Location Strategy Analysis: Moving Your Firm Forward



There is something about Pittsburgh that has always been a little rough around the edges—something old fashioned and not very slick. The Pittsburgh Pirates were a rough and tumble team, with great hitters and not a lot of finesse. In football, Terry Bradshaw and the “Steel Curtain” embodied a tough, play by their own rules kind of team. Pittsburgh was a steel town at its core, and like several other rust belt towns, it was headed for a steep decline.

While Denver wasn’t considered part of the rust belt, it was known for being a relatively large city – the most populous in a 500-mile radius – set in the foothills of the Rockies. While its claim to fame was being a “mile high,” Denver largely existed in a part of the country that was focused almost exclusively on agriculture.

Visitors of Montreal in the 1990s were likely to be struck by the flourishing cultural scene—embodied by its music, art, and theatre. The vibrancy of the International Jazz Festival makes it easy to see why Montreal largely shuts down to celebrate this annual event, and is just one example of the rich, independent culture of the city. One could hardly blame “Les Habitants” for ceding much of the business development over the last century to neighbors like Toronto.

You may be wondering—what do all of these unlikely places now have in common? Although deeply tied to traditions of their past, each of the above cities used their resources and the strong presence of universities to adapt, innovate, and become major emerging tech hubs in North America. These three locations are now prospective spots for financial services firms (and other industries) to staff not just technology talent, but support talent in general. Let’s take a closer look at the city that tops the list—Pittsburgh.

After reviewing 50 of the largest cities in the United States across multiple factors – including the availability of talent, affordable pay rates, cost of real estate, cost of living, and educational attainment – Pittsburgh appears to be the best place to harvest cost savings and find quality talent available across multiple support areas. Interestingly, a few other rust belt cities, including Buffalo, Cincinnati, and Cleveland, also placed among the top 10.

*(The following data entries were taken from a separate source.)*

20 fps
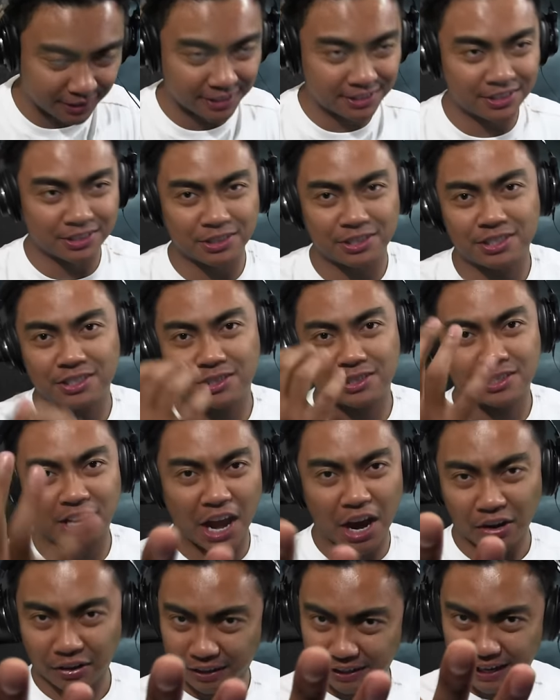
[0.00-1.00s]
It's a
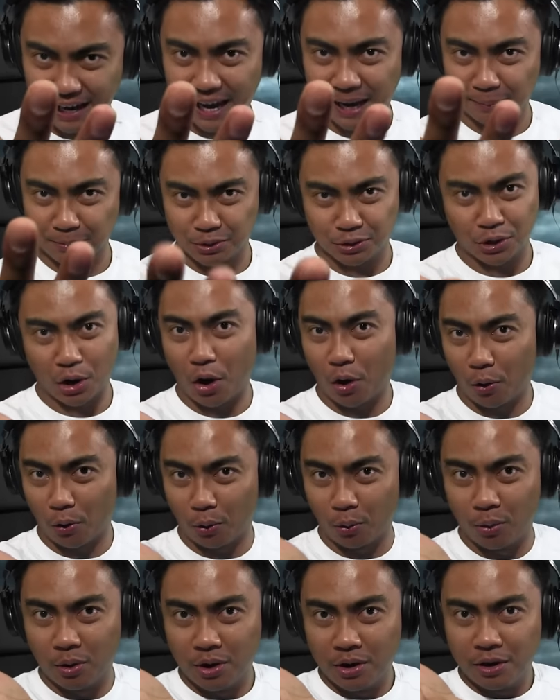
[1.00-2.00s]
scary game,
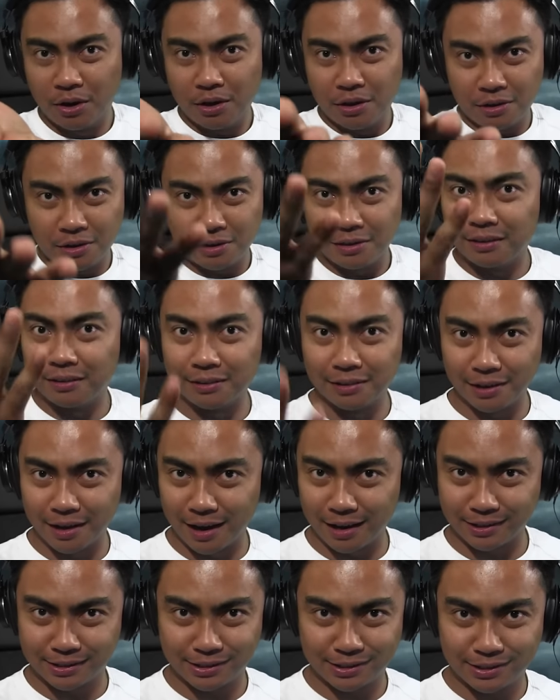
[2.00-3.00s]
so
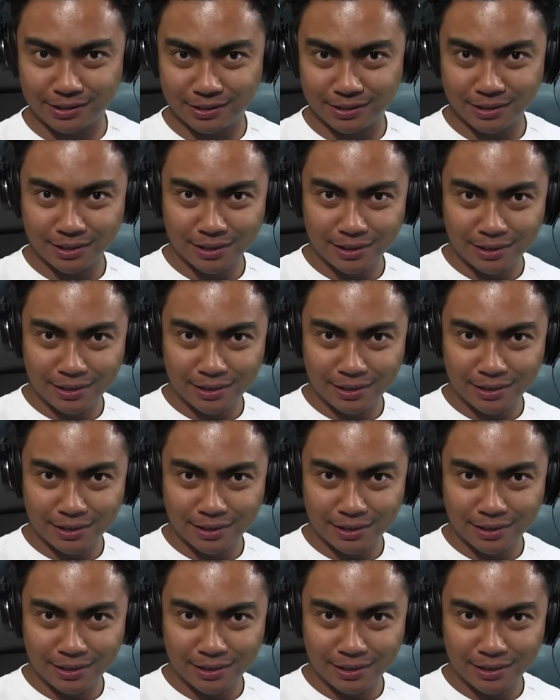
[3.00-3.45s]
yes.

The factors to consider in selecting a city vary considerably based on approach. If your intent is to ask a significant portion of existing staff to move, factors like the cost of living, state income tax, quality of life, and even traffic can be powerful drivers behind their willingness to relocate. Whereas, if you are planning to hire new staff from scratch, available talent becomes a large and obvious concern, while other considerations include the presence of talent with advanced degrees, as well as potential savings from a compensation discount.

When taking into account all of these factors, what makes Pittsburgh – the same city that worshiped Roberto Clemente, Willie Stargell, Mean Joe Greene, and Mario Lemieux – the best location for opening a technology center? To start, pay rates were almost 30% lower than New York City and the size of the talent pool was surprisingly large. With an abundance of schools that offer impressive tech programs – led by Carnegie Mellon, University of Pittsburgh, and Duquesne University – Pittsburgh has reinvented itself from an aging steel town to a modern center for talent.

Other top cities for cost savings across support areas included several warm locations, like Tampa, Birmingham, Jacksonville, and Phoenix. The sunny climates may make it a little easier to persuade existing staff to re-settle, though in general, firms looking to harvest real savings usually aren’t focused on sending existing high-paid staff to live in lower paying locations. Interestingly, none of the Pacific Coast cities made it into the top 20 list. Despite considerable talent pools in many of these locations, the potential cost savings were less pronounced.

Focusing back on technology talent, other cities we identified as burgeoning tech hubs include Raleigh, Nashville, and Indianapolis. Indianapolis placed in the top 20, with a very attractive compensation differential and low commercial real estate cost, however, its relatively small pool of available talent kept it out of the top 10.

It’s interesting to note that most of the top 10 optimal locations (other than Tampa and Dallas) had a relatively junior mix of talent available. This would suggest that firms considering these locations may need to import additional technology leadership, but could gain a lot of bandwidth with the surplus of available junior staff.

A handful of locations paid New York City rates for technology roles, including San Francisco and Los Angeles. Surprisingly, San Jose and Fairfield County, CT, paid at a premium to NYC on average.

Based on our multi-dimensional analysis, each support area – technology, operations, finance, risk, HR, etc. – featured different ideal destination cities. As firms seek cost savings without losing material quality of work and service, there are several factors to consider, particularly the organization’s current footprint and growth strategy. Firms often look for locations in the same time zone as their headquarters, or places that are within or adjacent to a city where they are already operating or have plans to expand. The data certainly tells an interesting story, and depending on a firm’s specific objectives, some surprising locations can emerge as ideal targets.